Transcribe exactly, and without pictures, only the lines from the one bearing "[0:00.60-0:00.80]" through the final line of the data below.

> DATA:
Segment Open

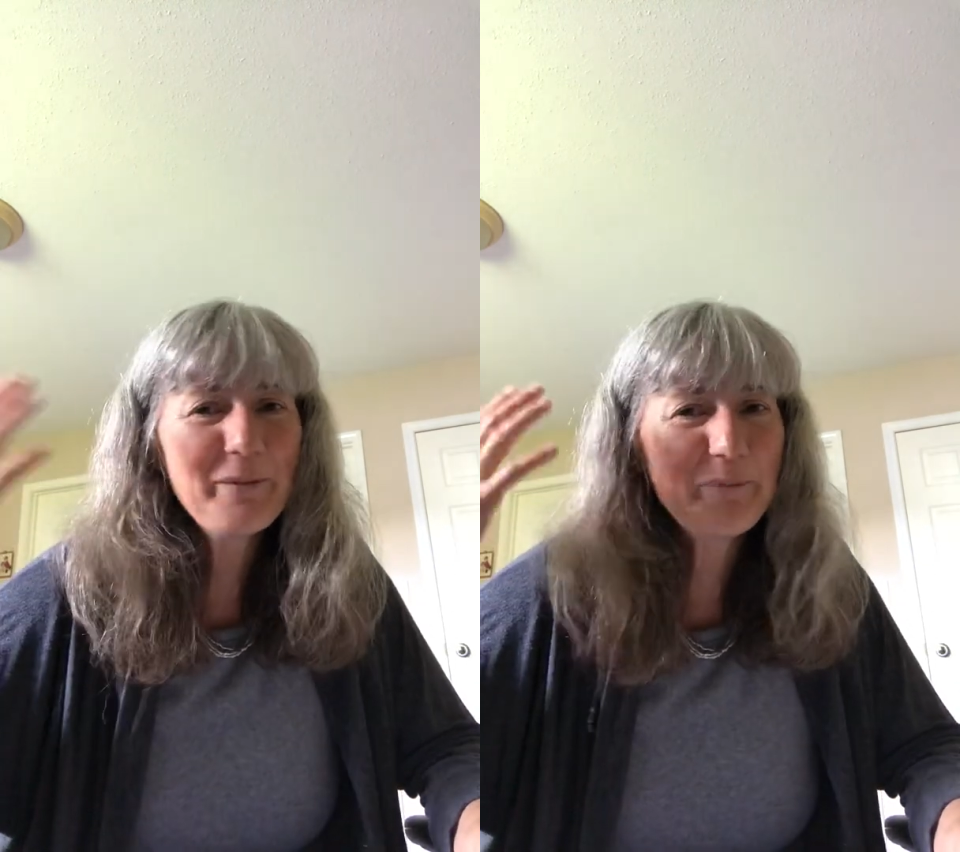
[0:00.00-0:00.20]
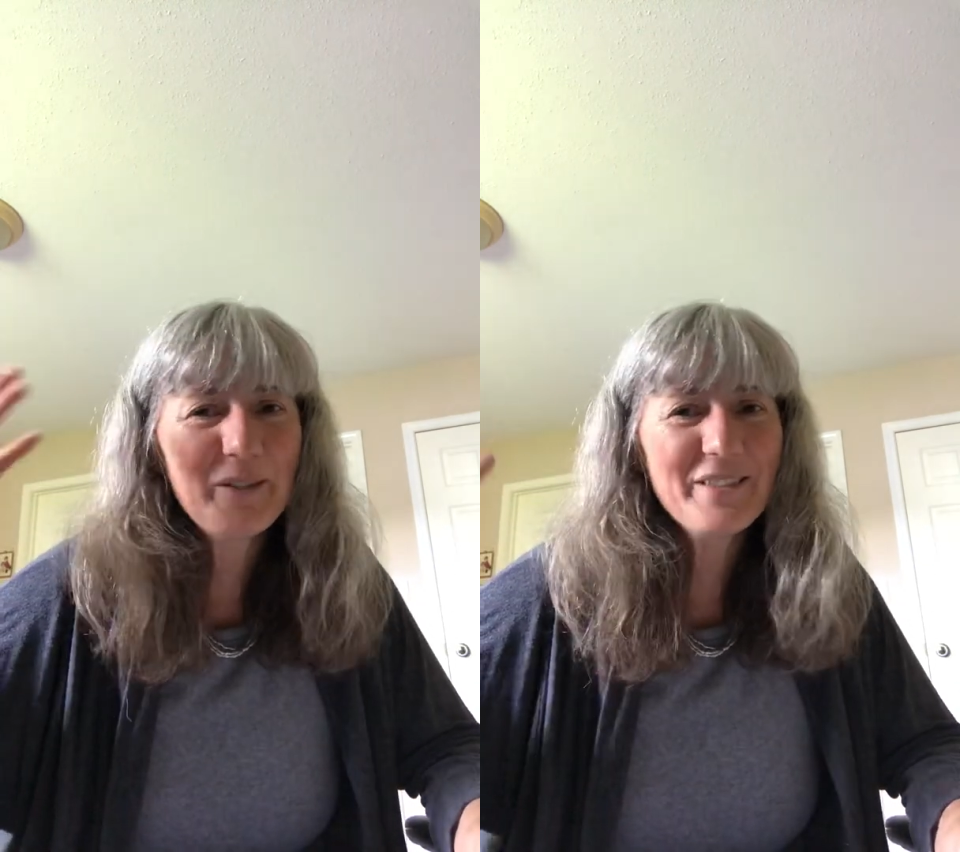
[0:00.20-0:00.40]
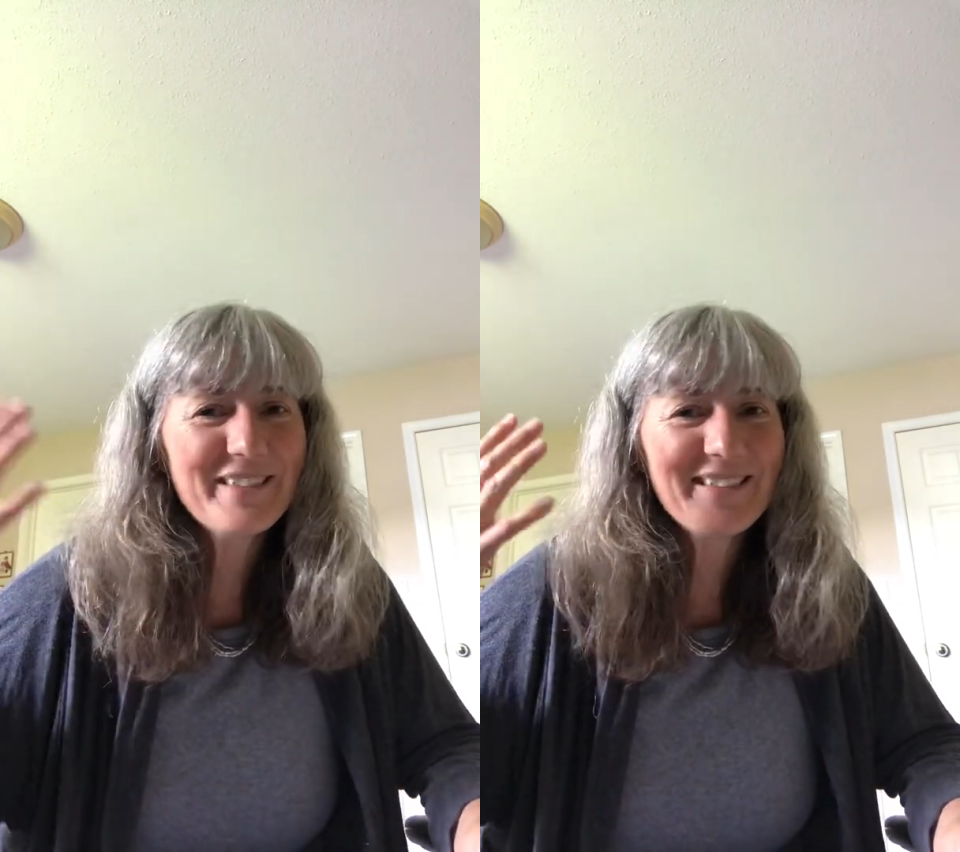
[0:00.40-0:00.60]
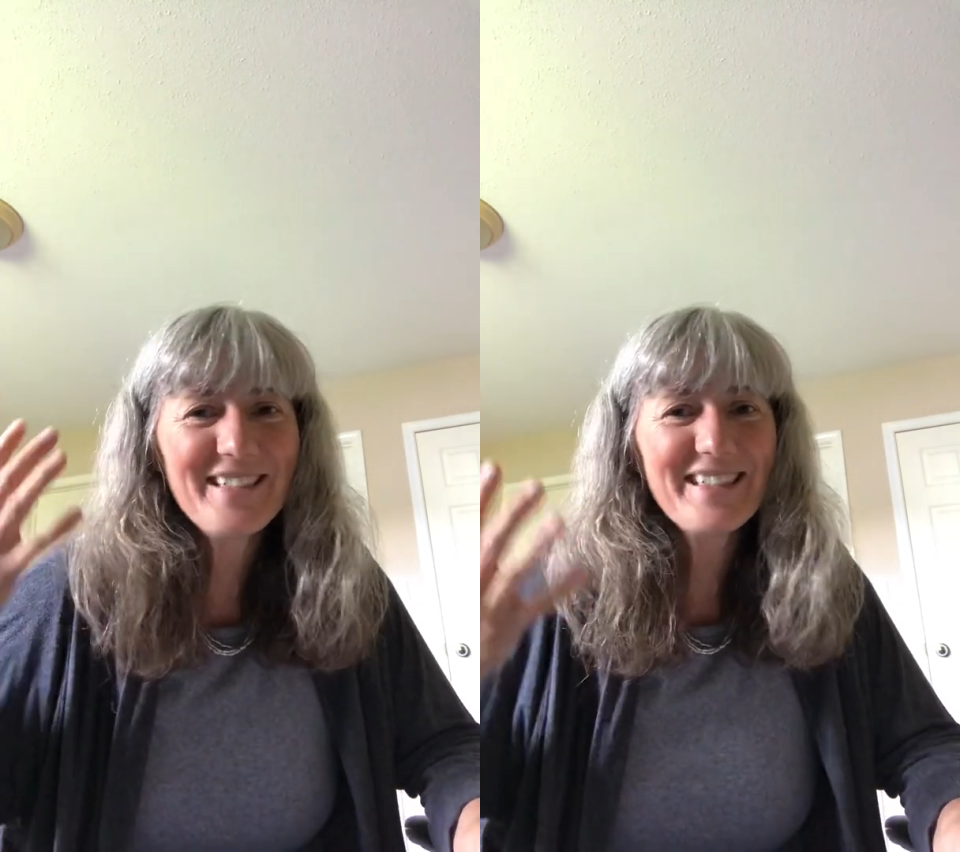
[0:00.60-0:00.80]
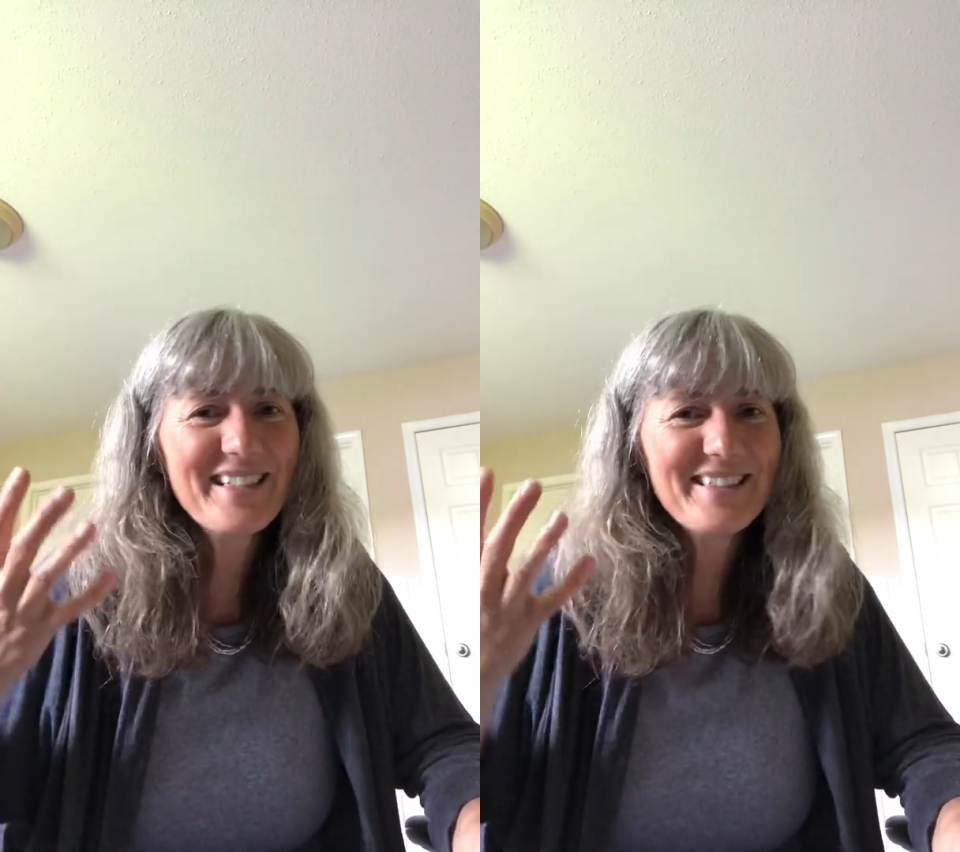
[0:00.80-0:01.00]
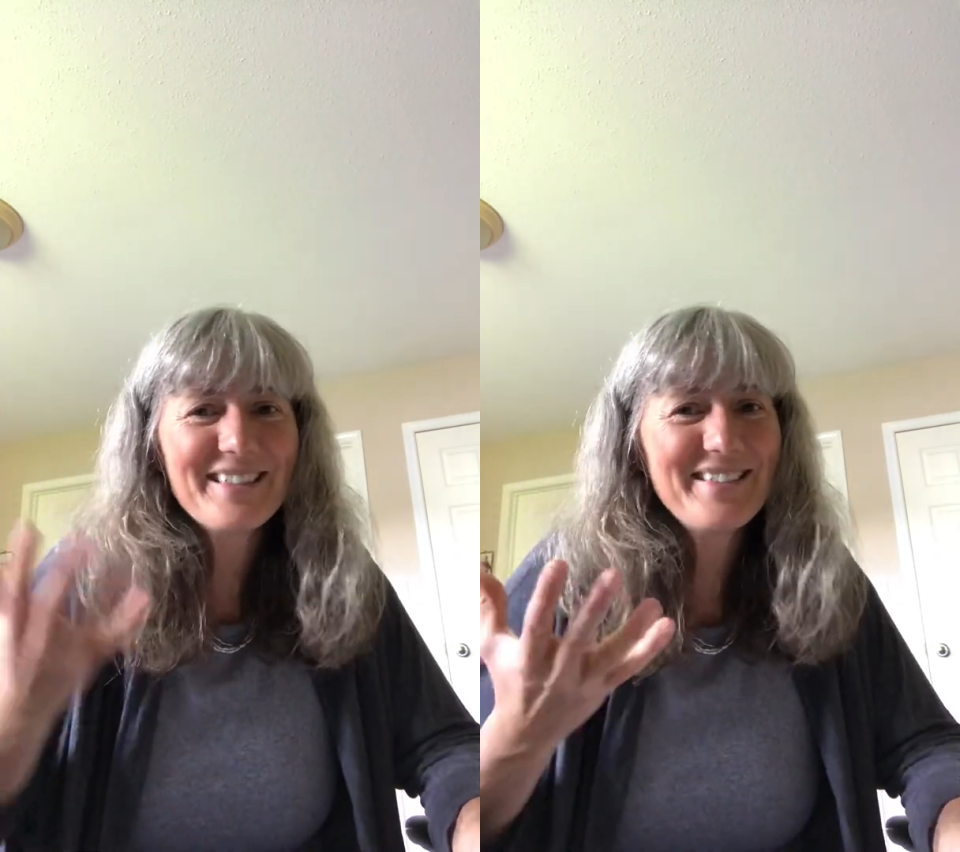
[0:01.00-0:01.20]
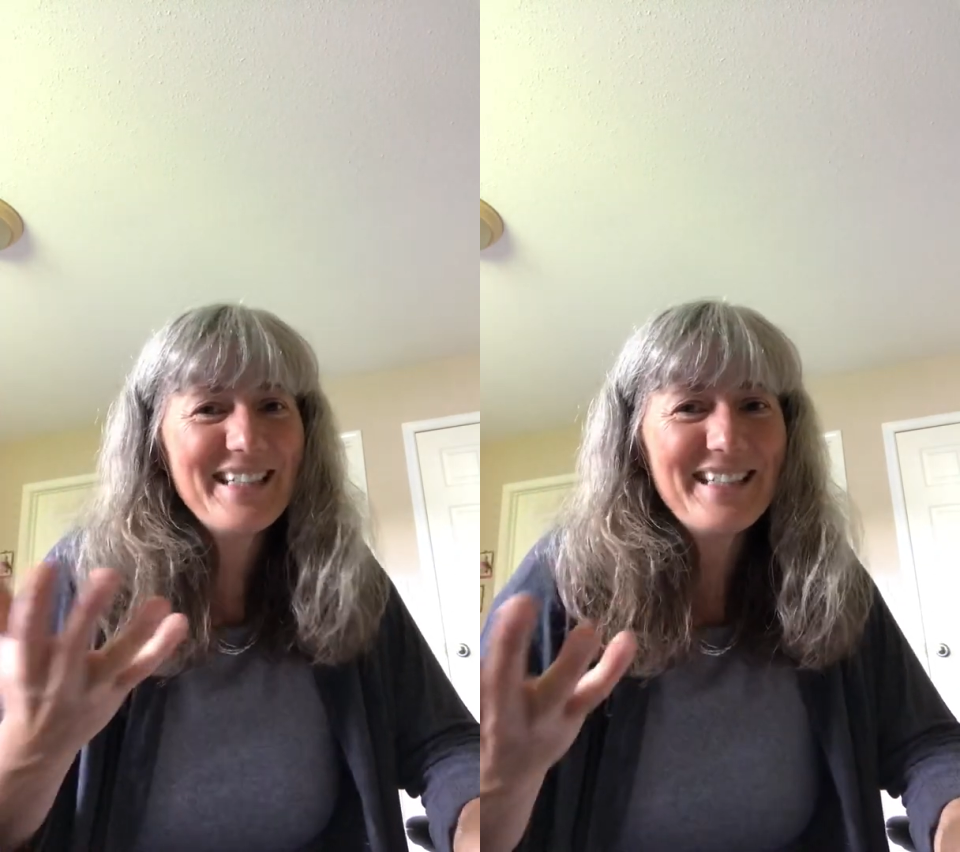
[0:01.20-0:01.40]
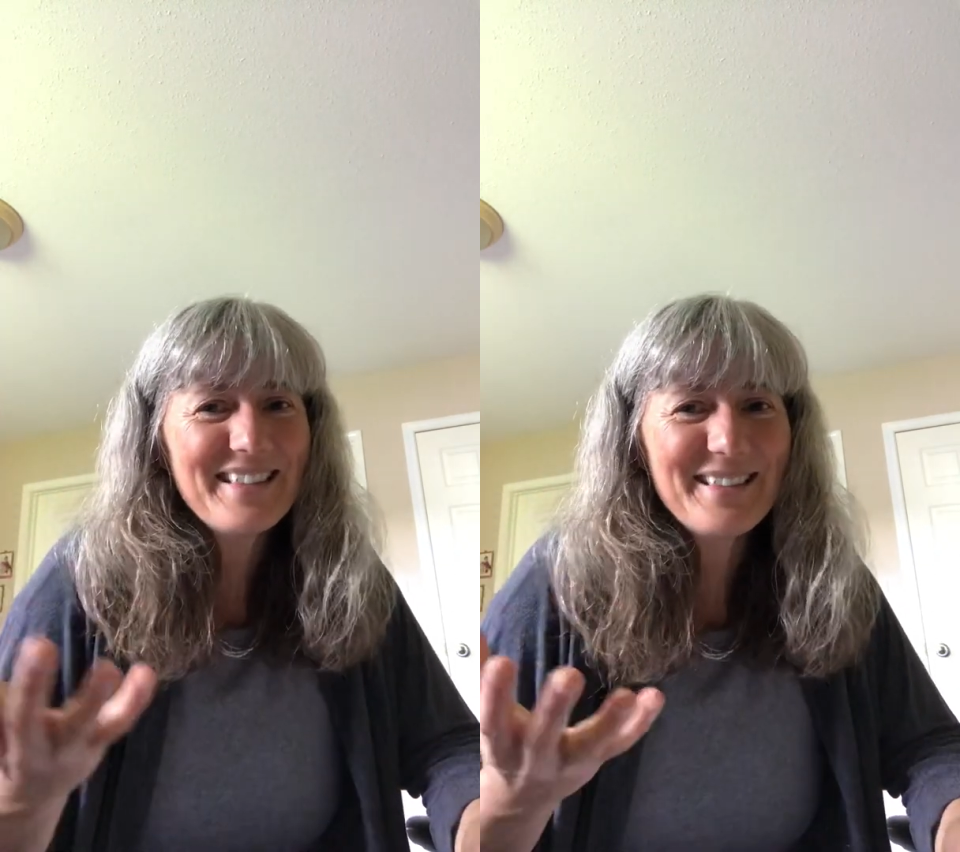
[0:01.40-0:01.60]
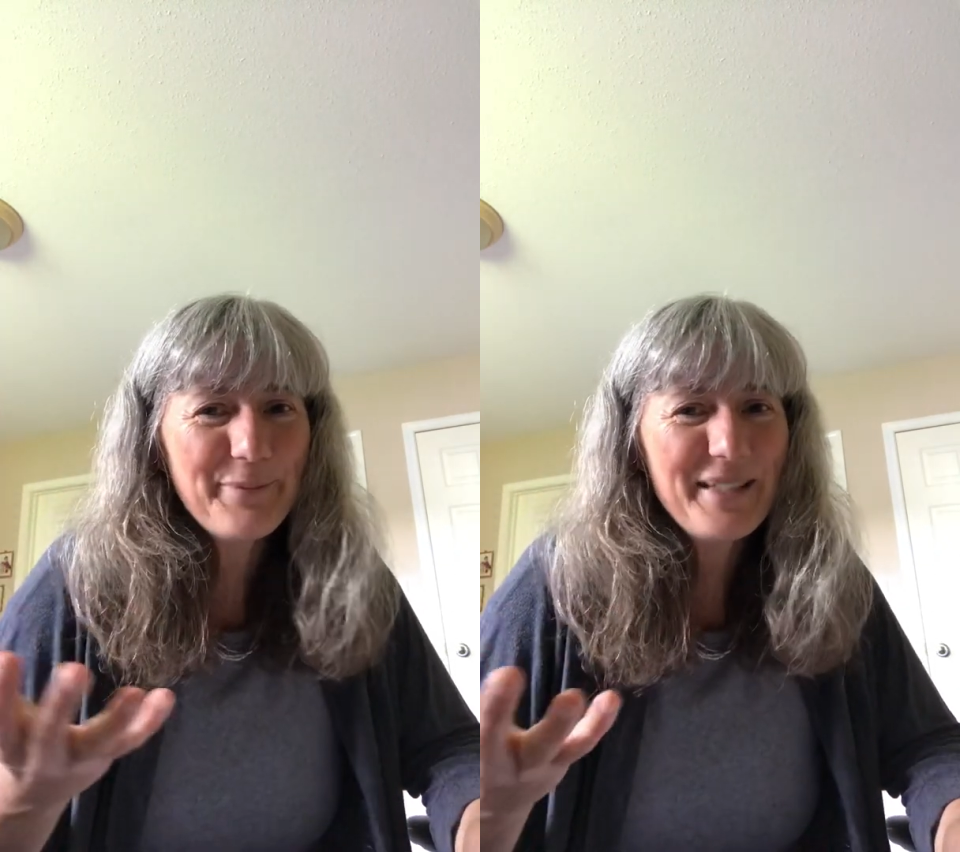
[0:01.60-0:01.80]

impulse telling us to eat this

Segment Closed

> EXERCISE SOLUTION:
[0:00.60-0:00.80]
[0:00.80-0:01.00]
[0:01.00-0:01.20]
[0:01.20-0:01.40]
[0:01.40-0:01.60]
[0:01.60-0:01.80]

impulse telling us to eat this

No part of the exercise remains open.